* **Problem requirements**:
Write the records out exactly as shown. No pictures.

* **Listed records**:
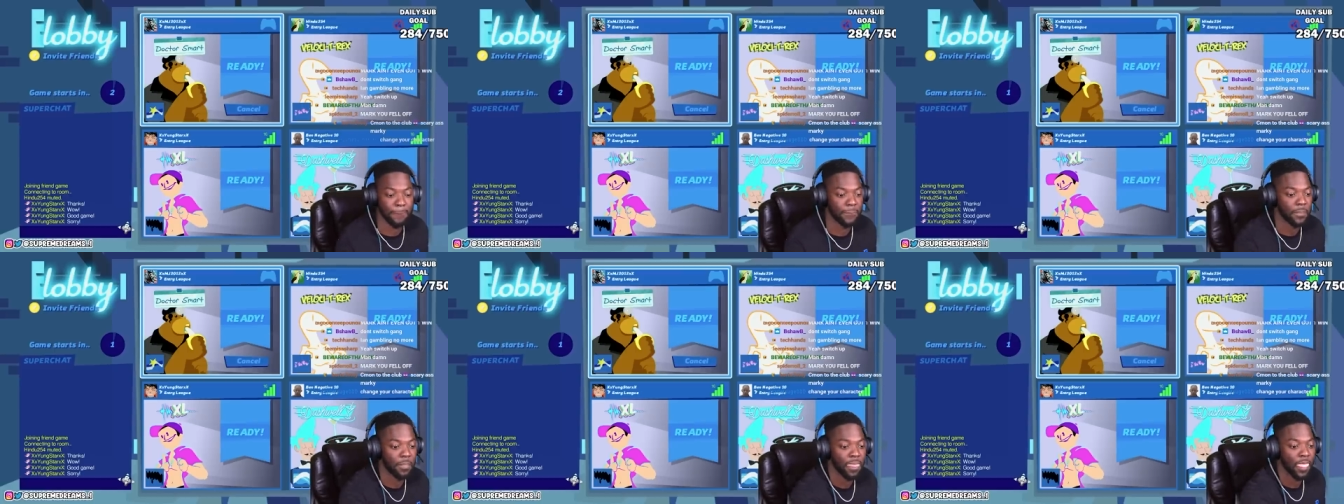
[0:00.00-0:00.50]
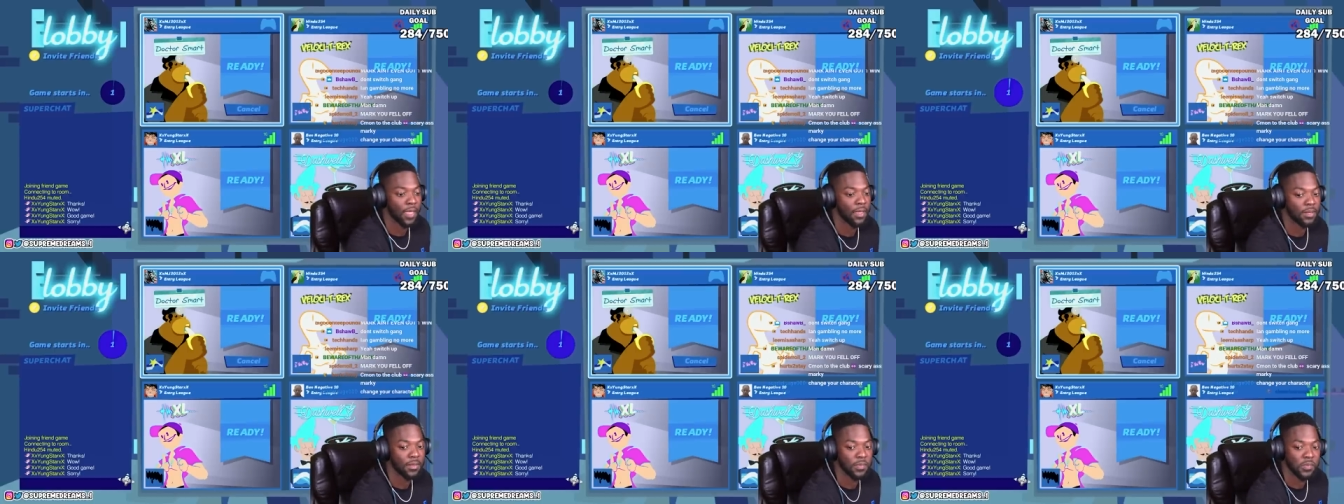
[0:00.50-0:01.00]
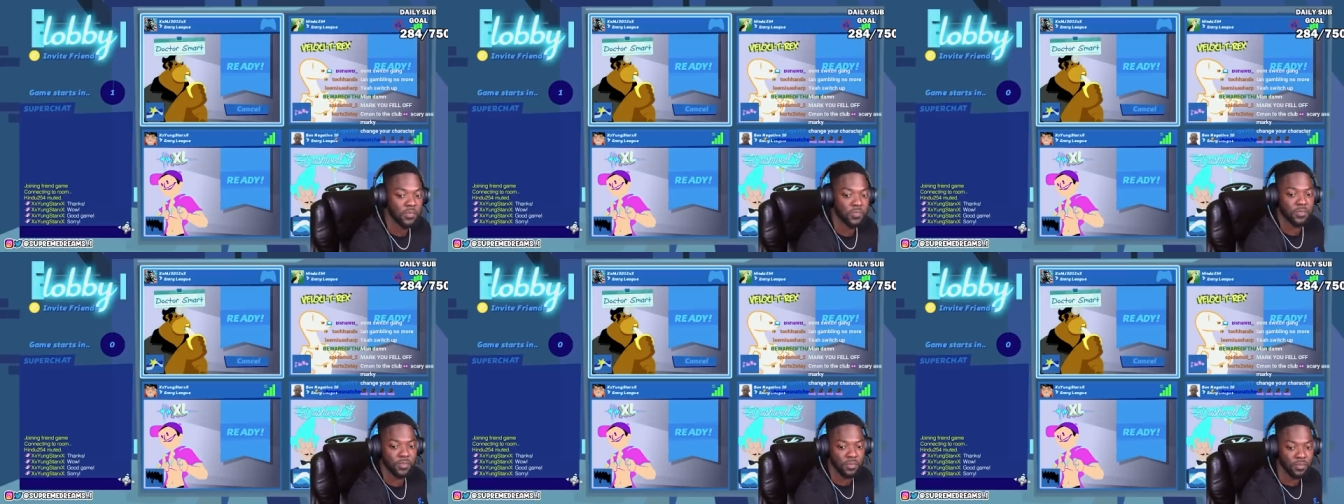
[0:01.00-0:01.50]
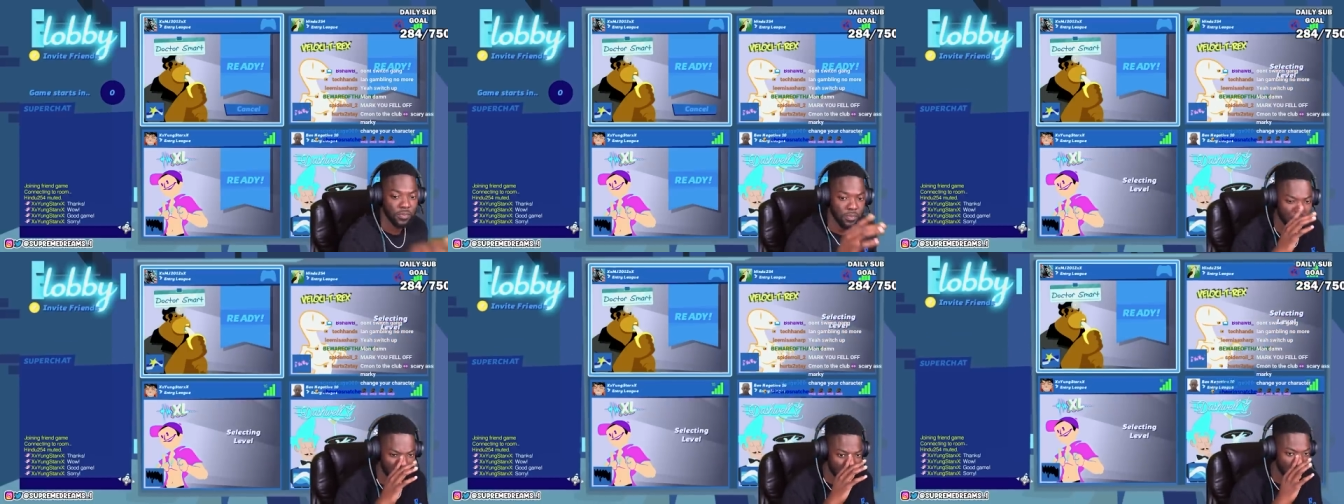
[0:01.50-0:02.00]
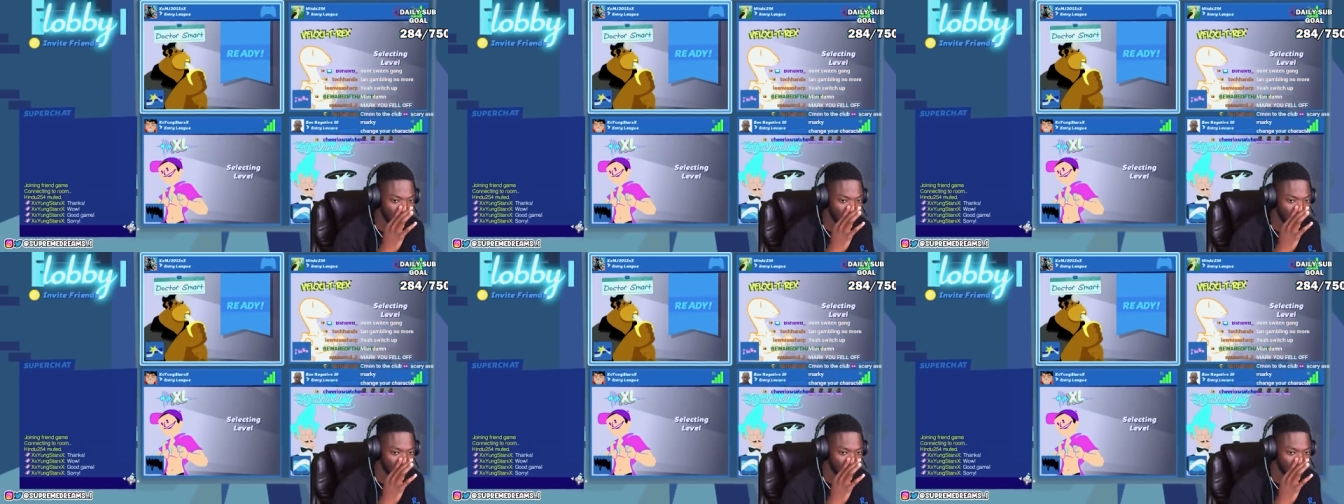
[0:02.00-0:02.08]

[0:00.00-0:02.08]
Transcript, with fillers: Why? Why you don't? Do him under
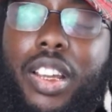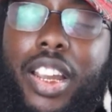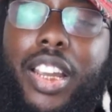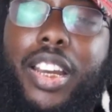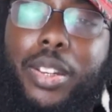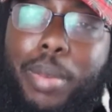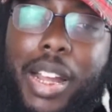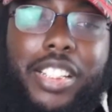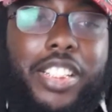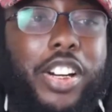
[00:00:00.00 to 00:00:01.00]
And he was about
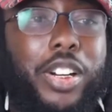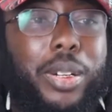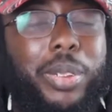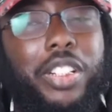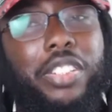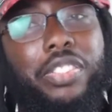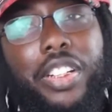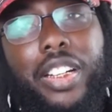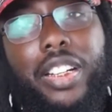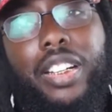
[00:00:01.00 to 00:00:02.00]
to turn himself in.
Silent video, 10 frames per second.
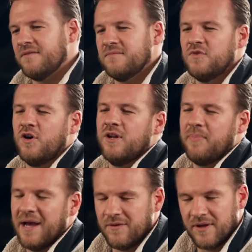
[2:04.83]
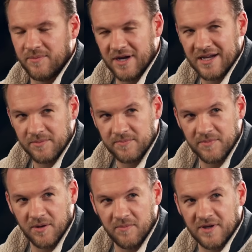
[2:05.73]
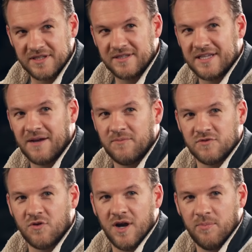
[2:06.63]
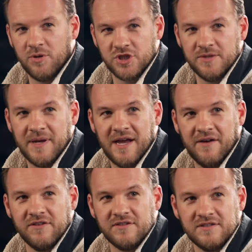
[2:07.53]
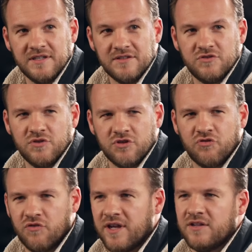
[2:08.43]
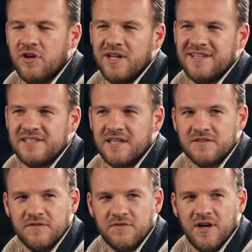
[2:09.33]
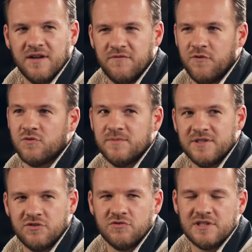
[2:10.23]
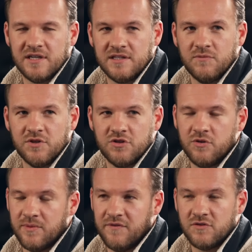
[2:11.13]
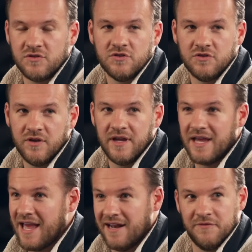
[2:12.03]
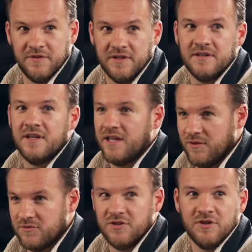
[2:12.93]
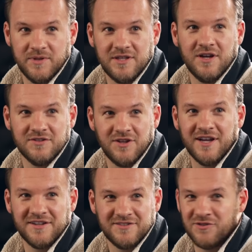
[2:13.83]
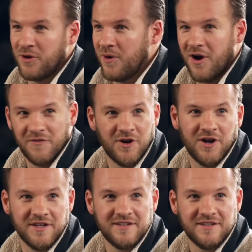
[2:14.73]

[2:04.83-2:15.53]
not in a bad way, but my dad was quite a pushy parent to a degree, not in a sense of like forcing me to do something I didn't want to do, but if I was going to do it, anything, it was going to be done, like, no half-hearted.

* **Response area**:
[0:00.00-0:00.50]
[0:00.50-0:01.00]
[0:01.00-0:01.50]
[0:01.50-0:02.00]
[0:02.00-0:02.08]

[0:00.00-0:02.08]
Transcript, with fillers: Why? Why you don't? Do him under
[00:00:00.00 to 00:00:01.00]
And he was about
[00:00:01.00 to 00:00:02.00]
to turn himself in.
Silent video, 10 frames per second.
[2:04.83]
[2:05.73]
[2:06.63]
[2:07.53]
[2:08.43]
[2:09.33]
[2:10.23]
[2:11.13]
[2:12.03]
[2:12.93]
[2:13.83]
[2:14.73]

[2:04.83-2:15.53]
not in a bad way, but my dad was quite a pushy parent to a degree, not in a sense of like forcing me to do something I didn't want to do, but if I was going to do it, anything, it was going to be done, like, no half-hearted.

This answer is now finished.